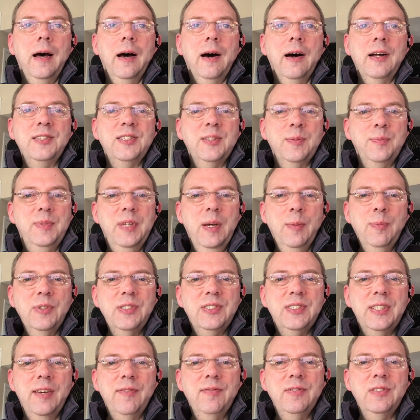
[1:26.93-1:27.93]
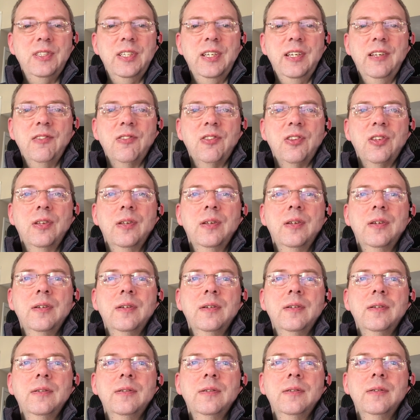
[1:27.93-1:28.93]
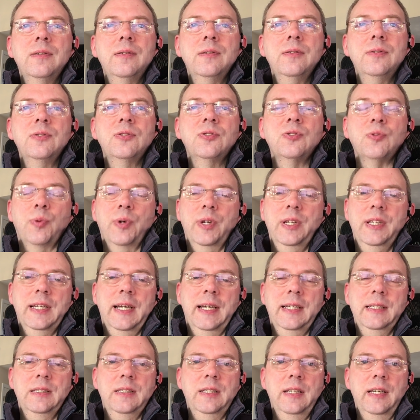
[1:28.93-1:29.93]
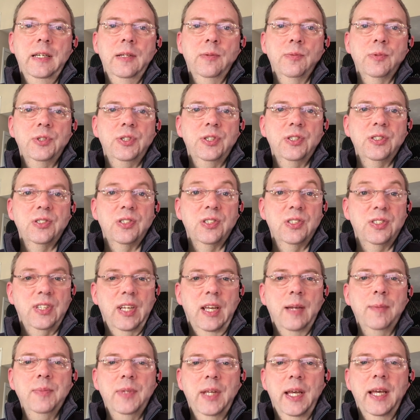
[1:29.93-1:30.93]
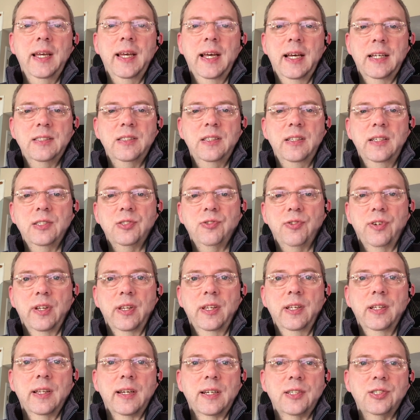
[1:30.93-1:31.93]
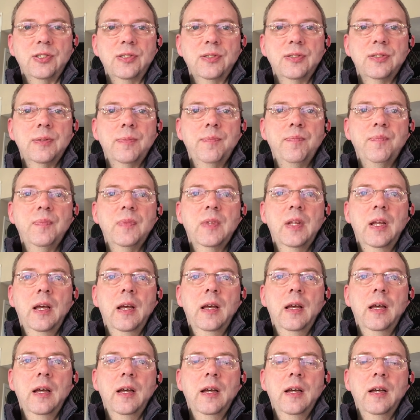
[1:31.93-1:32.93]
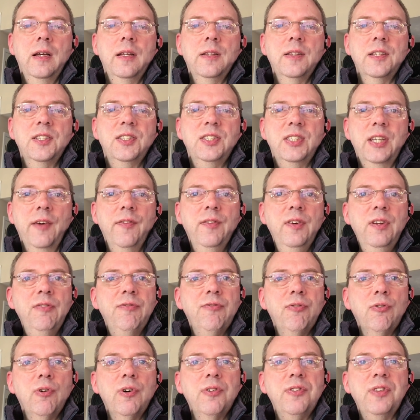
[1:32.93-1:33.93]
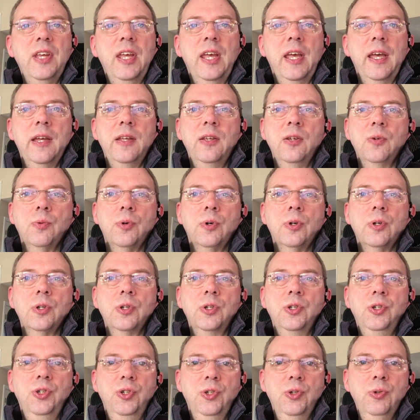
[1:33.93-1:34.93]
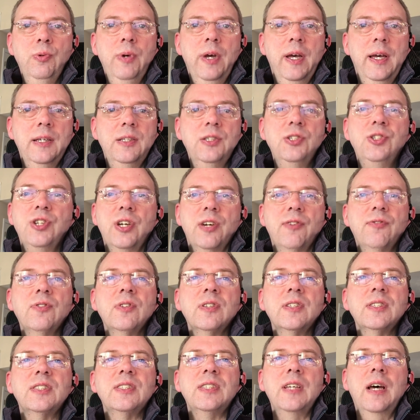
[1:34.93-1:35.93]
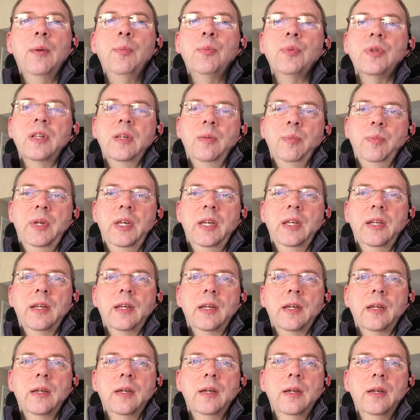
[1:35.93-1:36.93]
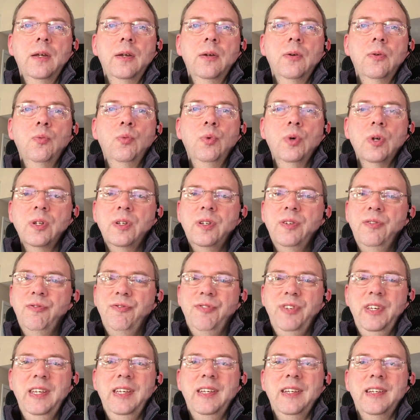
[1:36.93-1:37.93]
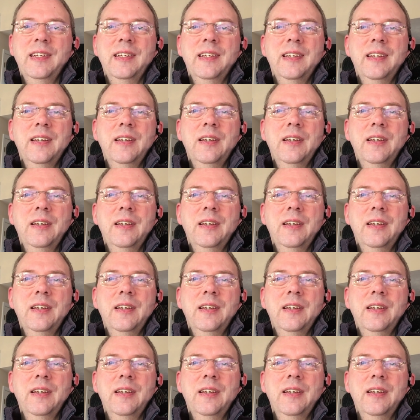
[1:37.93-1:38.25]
On September 17th, 2019, which is the same day as the Israeli elections, the 74th annual UN General Assembly meeting will convene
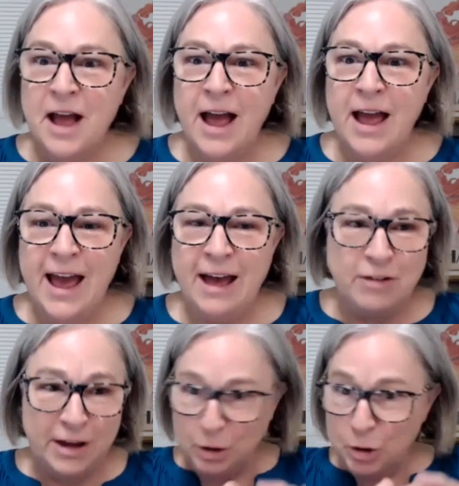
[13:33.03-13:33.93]
I have
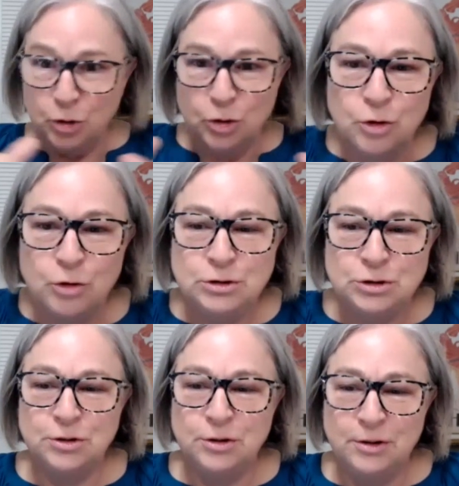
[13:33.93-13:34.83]
a
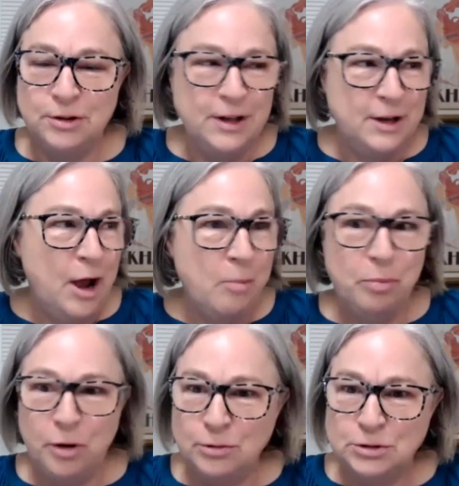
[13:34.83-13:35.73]
neutral
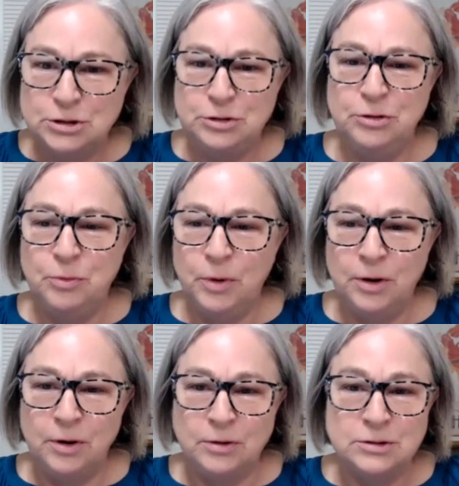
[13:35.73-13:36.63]
approach to the
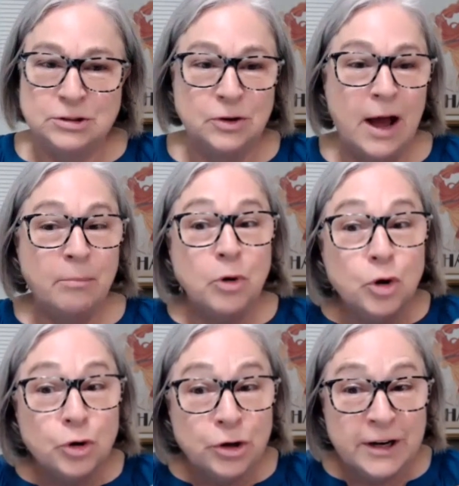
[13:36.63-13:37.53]
world. So I'm
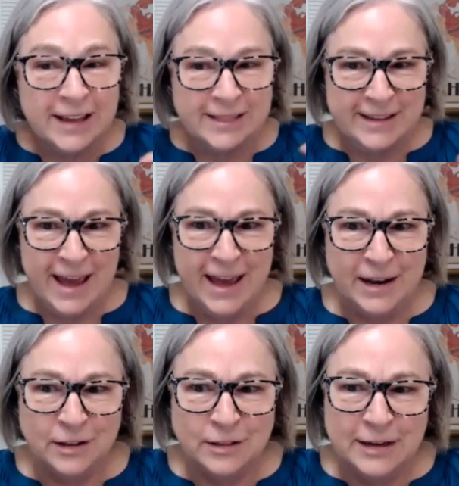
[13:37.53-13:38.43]
good at the
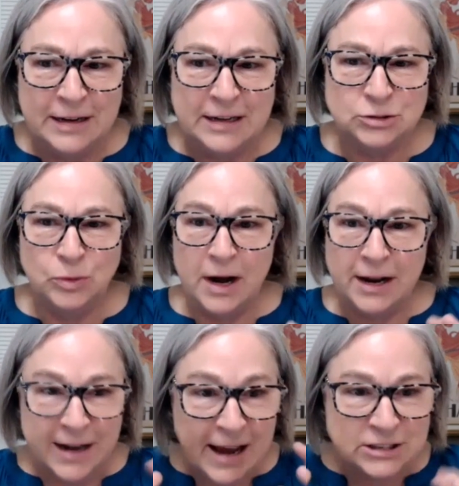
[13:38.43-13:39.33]
analytics, where I
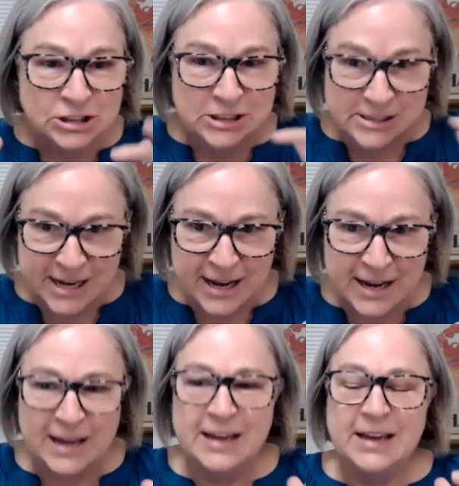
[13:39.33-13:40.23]
can actually
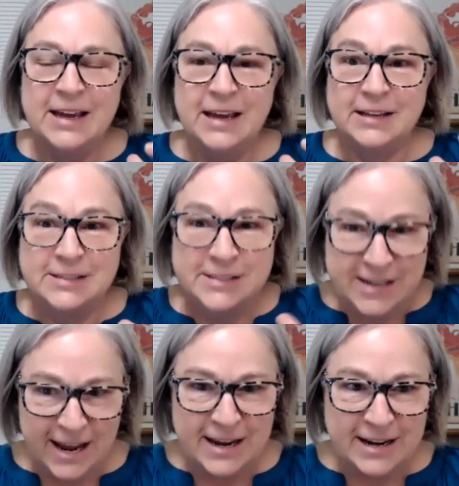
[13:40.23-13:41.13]
take
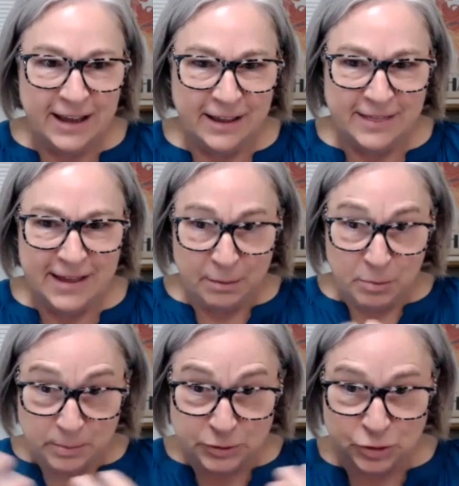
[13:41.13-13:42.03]
data that I'm
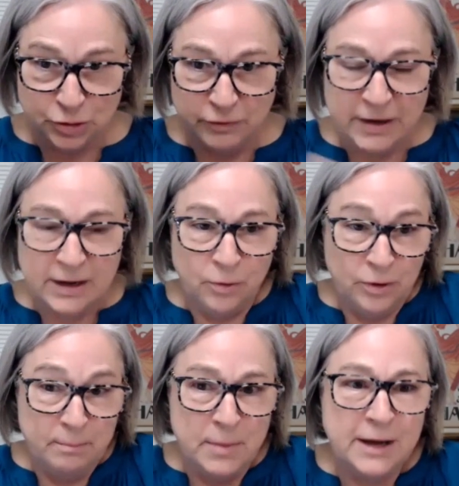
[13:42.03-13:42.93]
observing
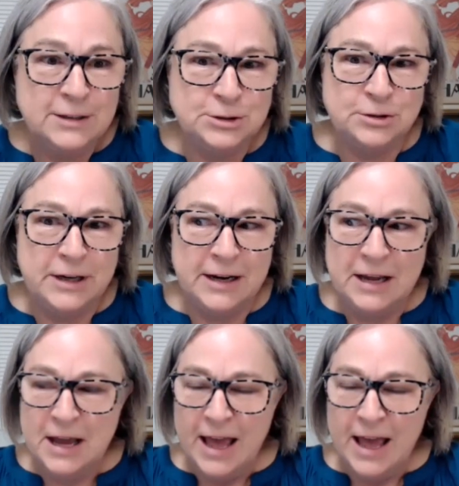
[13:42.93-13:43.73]
or measuring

..........

--- What you should do ---
In the copy you return, include exactly the lines from the one containing "[13:35.73-13:36.63]" through the final line of the listing, and no pictures.

--- Task answer ---
[13:35.73-13:36.63]
approach to the
[13:36.63-13:37.53]
world. So I'm
[13:37.53-13:38.43]
good at the
[13:38.43-13:39.33]
analytics, where I
[13:39.33-13:40.23]
can actually
[13:40.23-13:41.13]
take
[13:41.13-13:42.03]
data that I'm
[13:42.03-13:42.93]
observing
[13:42.93-13:43.73]
or measuring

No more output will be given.